The man then turned the weapon on himself and pulled the trigger in front of the children and a teacher, Paris Mayor Bertrand Delanoe said.
Police have opened an investigation into the incident.
Earlier reports put the man in his 60s and said the incident had occurred at a nursery.
Authorities said he may have had personal issues but released no further information about his identity or motives.
The shooting took place at the La Rochefoucauld school. The Catholic establishment is located in the rue Cler, a well-known market street close to the Eiffel Tower.
'It was horrible'
The incident happened shortly before noon on Thursday as children were leaving the school premises for the lunch break, police officials said.
The man forced his way into the building, pushing aside two adults.
A dozen children witnessed the shooting, the office of Mayor Delanoe said in a statement.
French Education Minister Vincent Peillon, who cut short an official visit to Brussels, said the man had no link to the school.
"It is a very painful matter because it has happened at a school, but the security inside the school isn't to blame," he told reporters on Thursday.
One of the children told French broadcaster Europe 1 she heard a gunshot and "saw all the blood".
"I saw the man fall backwards when he killed himself," she said, adding "It was horrible."
A boy who also witnessed the incident, said he was "very frightened".
"I thought there were terrorists who had guns and were coming into the school.
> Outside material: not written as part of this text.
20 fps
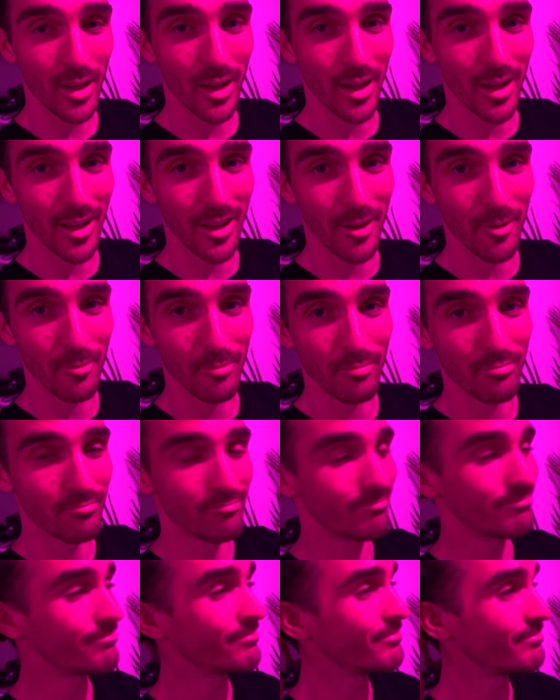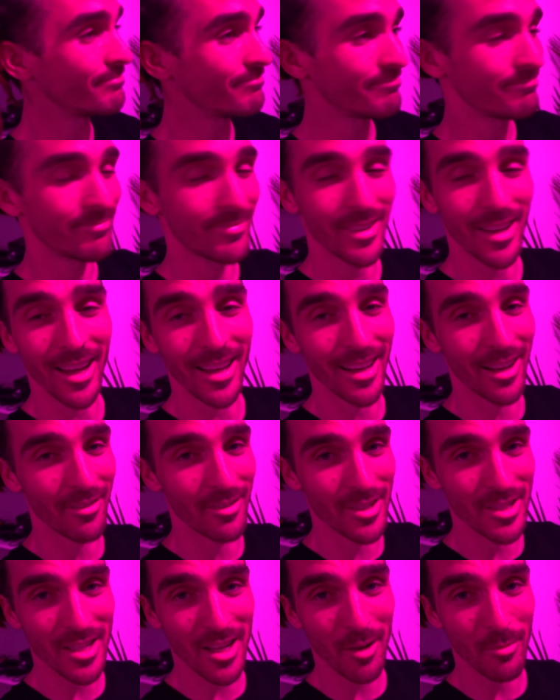Um, I'd love
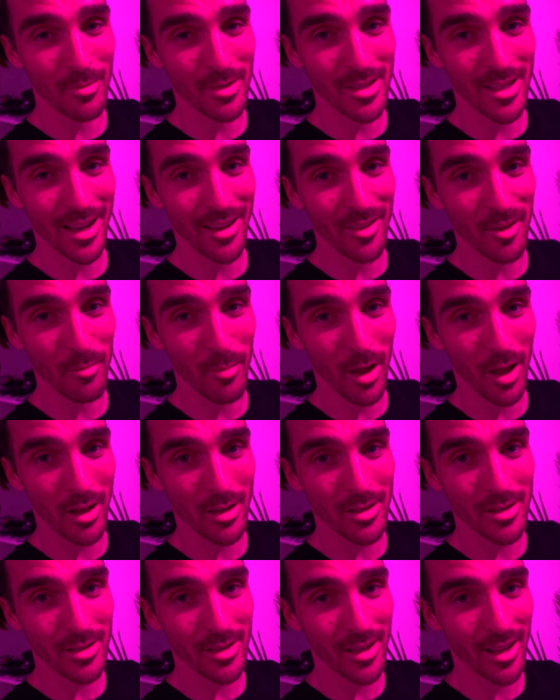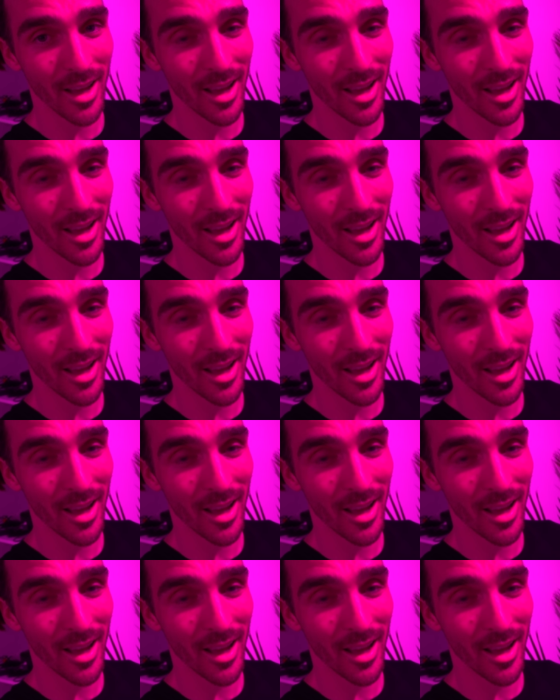you to come and stay on the bus.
Then I saw the man on the ground with a lot of blood."
Authorities are establishing a psychological trauma unit to provide support to children and school staff, local media report.
Resident Matthew Fraser, who lives near the school, described the area as an upmarket area of Paris that is home to many foreign embassies.
"It's a safe, quiet, upper-class area," he told the BBC. "No-one would expect this sort of thing to happen here."